このため、インキ乾燥性等を改善する印刷紙や、水性オーバープリントニスとして適用できる水性被覆剤等が提案されている。
【先行技術文献】
【特許文献】
【0005】
【文献】特開平10-158564号公報
【文献】特開2002-188029号公報
【発明の概要】
【発明が解決しようとする課題】
【0006】
特許文献1及び2のインキは、溶剤系のインキと比べてVOCの低減がなされているが、イソプロパノール等のVOCの発生源となる低沸点溶剤を含んでおり、更なるVOCの低減が求められる。
しかし、VOCの低減を目指した、有機溶剤を使用しない水性インキや、有機溶剤をVOCの発生源となりにくい高沸点溶剤に置き換えたインキでは、樹脂フィルム等の低吸水性の印刷基材に印刷すると、印刷基材上でのインキの濡れ拡がりが不足して印刷濃度の低下が生じたり、印刷後の乾燥性の低下が生じる等の課題があった。
上記のように、従来、樹脂フィルム等の低吸水性の印刷基材に印刷する際に、印刷濃度、乾燥性を満足しうる水性グラビアインキは知られていない。
本発明は、環境負荷が少なく、樹脂フィルム等の低吸水性の印刷基材に対する印刷においても、印刷濃度、乾燥性に優れた水性グラビアインキを提供することを課題とする。
【課題を解決するための手段】
【0007】
本発明者らは、顔料、水溶性有機溶剤、界面活性剤、水を含む水性グラビアインキであって、水溶性有機溶剤が特定の沸点を有するグリコールエーテルを含み、界面活性剤が特定のシリコーン系界面活性剤を特定量含む、水含有量の多い水性グラビアインキが、上記課題を解決しうることを見出した。
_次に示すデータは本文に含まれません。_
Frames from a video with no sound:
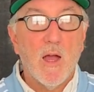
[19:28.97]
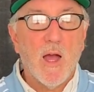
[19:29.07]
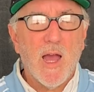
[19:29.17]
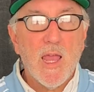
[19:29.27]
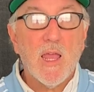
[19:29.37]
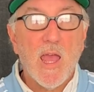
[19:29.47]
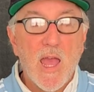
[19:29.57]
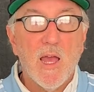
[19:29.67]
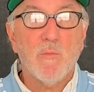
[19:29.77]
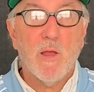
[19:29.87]
I
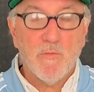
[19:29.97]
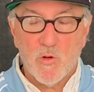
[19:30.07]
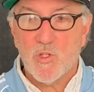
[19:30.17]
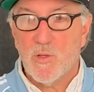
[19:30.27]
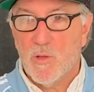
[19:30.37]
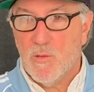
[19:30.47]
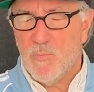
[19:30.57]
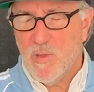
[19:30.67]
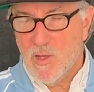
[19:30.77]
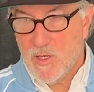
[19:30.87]
had my first
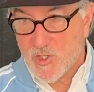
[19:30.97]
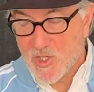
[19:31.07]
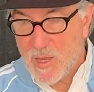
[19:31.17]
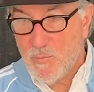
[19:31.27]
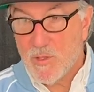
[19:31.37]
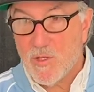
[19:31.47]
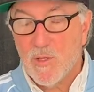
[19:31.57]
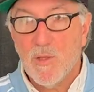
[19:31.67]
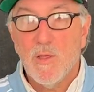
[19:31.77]
assignment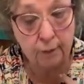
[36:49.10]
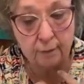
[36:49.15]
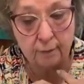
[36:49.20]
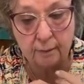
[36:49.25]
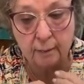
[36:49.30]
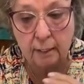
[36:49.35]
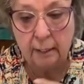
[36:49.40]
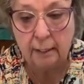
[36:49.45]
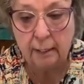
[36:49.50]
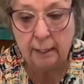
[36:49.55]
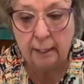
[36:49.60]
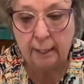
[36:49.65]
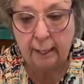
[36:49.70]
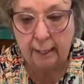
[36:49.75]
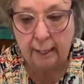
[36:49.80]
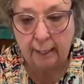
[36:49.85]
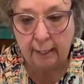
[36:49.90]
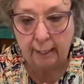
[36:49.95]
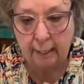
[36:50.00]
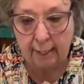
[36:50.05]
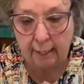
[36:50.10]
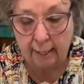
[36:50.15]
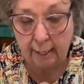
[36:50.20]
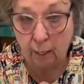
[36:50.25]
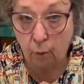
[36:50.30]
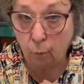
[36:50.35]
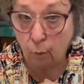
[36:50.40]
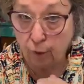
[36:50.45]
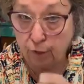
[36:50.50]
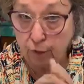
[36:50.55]
goodness,
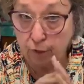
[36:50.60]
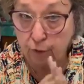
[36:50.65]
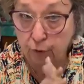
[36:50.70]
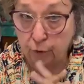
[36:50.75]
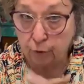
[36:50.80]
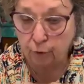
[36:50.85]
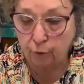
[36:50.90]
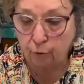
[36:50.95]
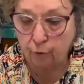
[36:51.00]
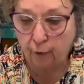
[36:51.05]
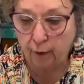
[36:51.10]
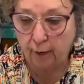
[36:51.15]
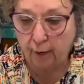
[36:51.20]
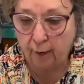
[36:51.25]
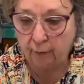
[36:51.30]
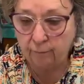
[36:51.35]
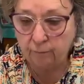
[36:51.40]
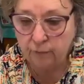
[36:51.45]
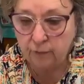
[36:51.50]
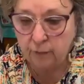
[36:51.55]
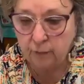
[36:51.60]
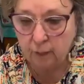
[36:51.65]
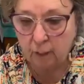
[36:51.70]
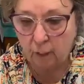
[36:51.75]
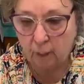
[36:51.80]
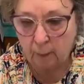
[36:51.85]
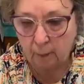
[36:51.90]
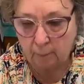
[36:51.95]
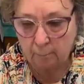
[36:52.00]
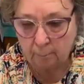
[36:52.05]
and I want to do a craft.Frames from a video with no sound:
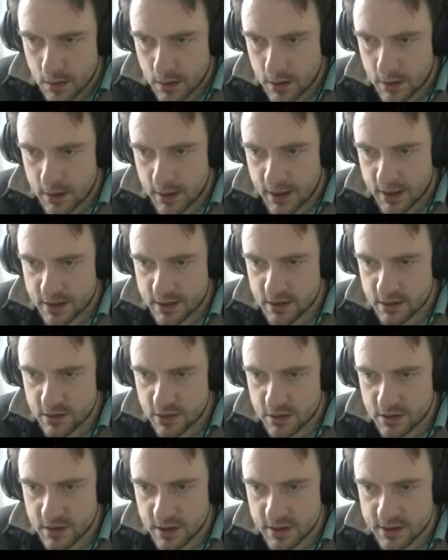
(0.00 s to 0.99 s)
And I guess it's
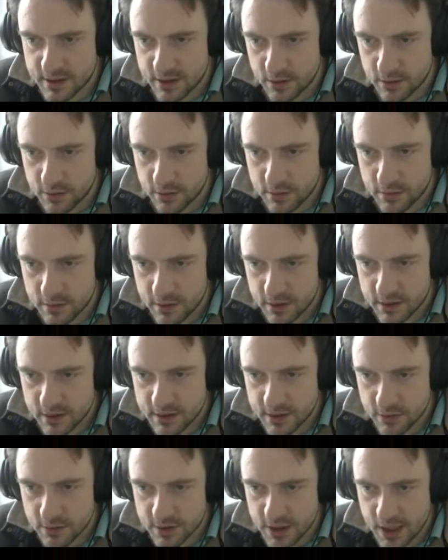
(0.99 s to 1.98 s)
just these little
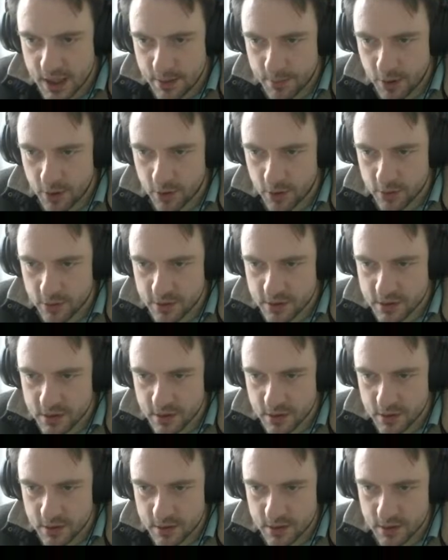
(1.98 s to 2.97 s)
jam holes
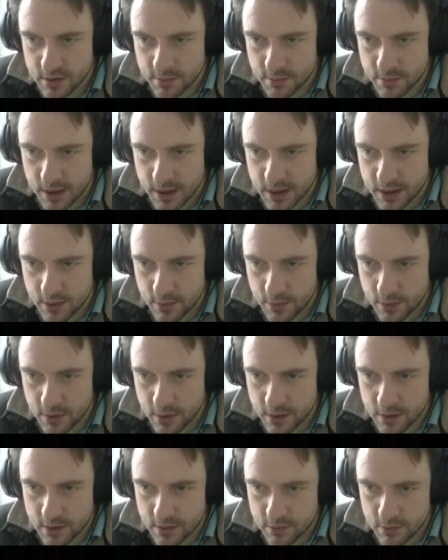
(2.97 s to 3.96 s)
that make it
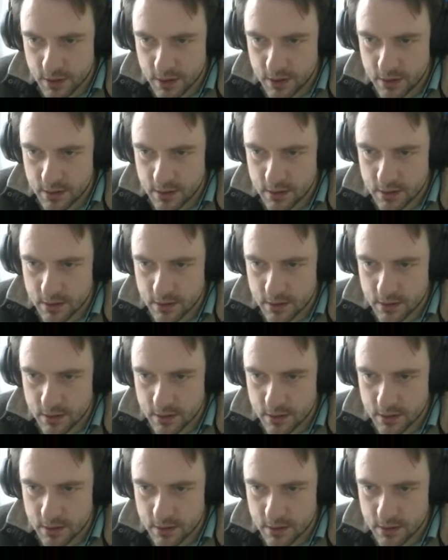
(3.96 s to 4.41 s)
work, right?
すなわち、本発明は、顔料、水溶性有機溶剤、界面活性剤、水を含む水性グラビアインキであって、
該水溶性有機溶剤が、沸点100℃以上260℃以下のグリコールエーテルを含み、
該界面活性剤が、下記一般式(1)で表される構成単位を有するシリコーン系界面活性剤を含み、インキ中の該水溶性有機溶剤の含有量が、1質量%以上10質量%以下であり、
インキ中の水の含有量が、50質量%以上80質量%以下である、水性グラビアインキを提供する。
【0008】
【化1】
〔式中、m及びnはそれぞれの構造単位の数であり、aは0以上40以下の整数、bは1以上40以下の整数、Rは水素原子又はアルキル基を示し、[(a+b)/(m/n)]は1.60以上6.30以下である。〕
なお、m、n、a及びbの各構造単位はブロック共重合体でもランダム共重合体でもよい。
【発明の効果】
【0009】
本発明によれば、環境負荷が少なく、印刷濃度、乾燥性に優れた水性グラビアインキを提供することができる。
【発明を実施するための形態】
【0010】
[水性グラビアインキ]
本発明の水性グラビアインキは、顔料、水溶性有機溶剤、界面活性剤、水を含む水性グラビアインキ(以下、単に「グラビアインキ」又は「インキ」ともいう)であって、
該水溶性有機溶剤が、沸点100℃以上260℃以下のグリコールエーテルを含み、
該界面活性剤が、前記一般式(1)で表される構成単位を有するシリコーン系界面活性剤を含み、インキ中の該水溶性有機溶剤の含有量が、1質量%以上10質量%以下であり、
インキ中の水の含有量が、50質量%以上80質量%以下である。
以下に述べる水性グラビアインキ中の各成分の含有量は、グラビア印刷時の含有量を示す。本発明のグラビアインキは、各成分を印刷時の含有量に調整してそのまま用いてもよく、予め調製したベースインキを水等で希釈し、印刷時の含有量に調整して用いてもよい。
【0011】
本発明の水性グラビアインキによれば、環境負荷が少なく、樹脂フィルム等の低吸水性の印刷基材に対する印刷においても、印刷濃度、乾燥性に優れ、高品質の印刷物を得ることができる。その理由は定かではないが、以下のように考えられる。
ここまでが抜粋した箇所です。